Cancer vaccines hold great promise for improved cancer treatment. However, endosomal trapping and low immunogenicity of tumour antigens usually limit the efficiency of vaccination strategies. Here, we present a proton-driven nanotransformer-based vaccine, comprising a polymer–peptide conjugate-based nanotransformer and loaded antigenic peptide. The nanotransformer-based vaccine induces a strong immune response without substantial systemic toxicity. In the acidic endosomal environment, the nanotransformer-based vaccine undergoes a dramatic morphological change from nanospheres (about 100 nanometres in diameter) into nanosheets (several micrometres in length or width), which mechanically disrupts the endosomal membrane and directly delivers the antigenic peptide into the cytoplasm. The re-assembled nanosheets also boost tumour immunity via activation of specific inflammation pathways.

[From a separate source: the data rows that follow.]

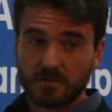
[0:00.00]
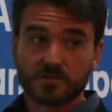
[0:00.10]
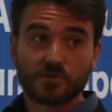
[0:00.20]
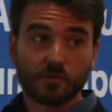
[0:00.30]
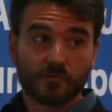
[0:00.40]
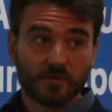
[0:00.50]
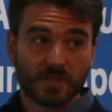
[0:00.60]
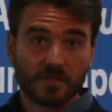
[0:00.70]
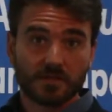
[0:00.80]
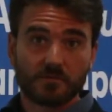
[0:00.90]
snow
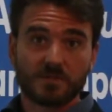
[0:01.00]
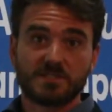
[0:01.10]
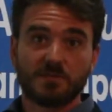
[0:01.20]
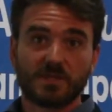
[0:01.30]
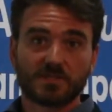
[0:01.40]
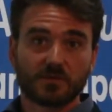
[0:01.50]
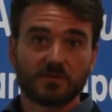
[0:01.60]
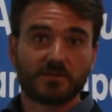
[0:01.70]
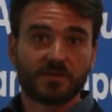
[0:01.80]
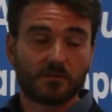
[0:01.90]
falling, which depends on
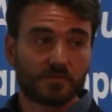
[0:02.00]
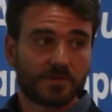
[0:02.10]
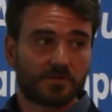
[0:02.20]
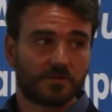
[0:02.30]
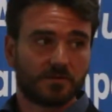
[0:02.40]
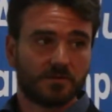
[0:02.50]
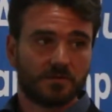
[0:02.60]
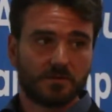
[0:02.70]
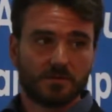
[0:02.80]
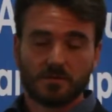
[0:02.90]
the temperature.
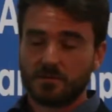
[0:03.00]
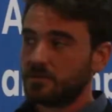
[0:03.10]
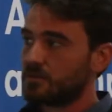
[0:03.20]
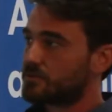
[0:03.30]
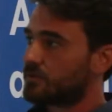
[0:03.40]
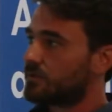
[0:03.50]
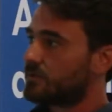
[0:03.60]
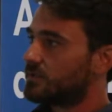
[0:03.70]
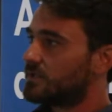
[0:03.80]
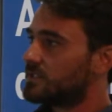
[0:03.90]

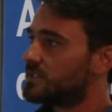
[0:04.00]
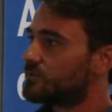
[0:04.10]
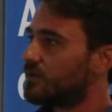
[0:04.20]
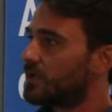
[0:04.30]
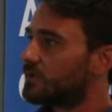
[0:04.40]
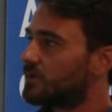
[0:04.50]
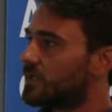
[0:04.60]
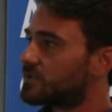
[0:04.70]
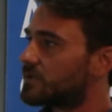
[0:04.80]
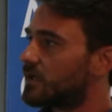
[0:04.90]
So this is why the
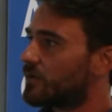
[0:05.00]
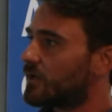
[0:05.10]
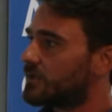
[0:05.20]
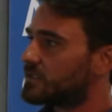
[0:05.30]
glaciers are quite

The nanotransformer-based vaccine effectively inhibits tumour growth in the B16F10-OVA and human papilloma virus-E6/E7 tumour models in mice. Moreover, combining the nanotransformer-based vaccine with anti-PD-L1 antibodies results in over 83 days of survival and in about half of the mice produces complete tumour regression in the B16F10 model. This proton-driven transformable nanovaccine offers a robust and safe strategy for cancer immunotherapy.

癌症疫苗对改善癌症治疗有很大的希望。然而，肿瘤抗原的内体捕获和低免疫原性通常限制了疫苗接种策略的效率。在这里，我们提出了一种质子驱动的基于纳米变压器的疫苗，包括基于聚合物-肽偶联物的纳米变压器和负载的抗原肽。基于纳米变压器的疫苗可诱导强烈的免疫反应，而不会产生实质性的全身毒性。在酸性内体环境中，基于纳米转换器的疫苗经历了从纳米球（直径约 100 纳米）到纳米片（长或宽几微米）的巨大形态变化，这会机械地破坏内体膜并将抗原肽直接递送到细胞质。重新组装的纳米片还通过激活特定的炎症通路来增强肿瘤免疫力。基于纳米变压器的疫苗可有效抑制小鼠 B16F10-OVA 和人乳头瘤病毒-E6/E7 肿瘤模型中的肿瘤生长。此外，将基于纳米变压器的疫苗与抗 PD-L1 抗体相结合，可实现超过 83 天的生存期，并且在 B16F10 模型中，大约一半的小鼠会产生完全的肿瘤消退。这种质子驱动的可转化纳米疫苗为癌症免疫治疗提供了一种强大而安全的策略。将基于纳米变压器的疫苗与抗 PD-L1 抗体相结合，可导致超过 83 天的存活期，并且在 B16F10 模型中，大约一半的小鼠会产生完全的肿瘤消退。这种质子驱动的可转化纳米疫苗为癌症免疫治疗提供了一种强大而安全的策略。将基于纳米变压器的疫苗与抗 PD-L1 抗体相结合，可导致超过 83 天的存活期，并且在 B16F10 模型中，大约一半的小鼠会产生完全的肿瘤消退。这种质子驱动的可转化纳米疫苗为癌症免疫治疗提供了一种强大而安全的策略。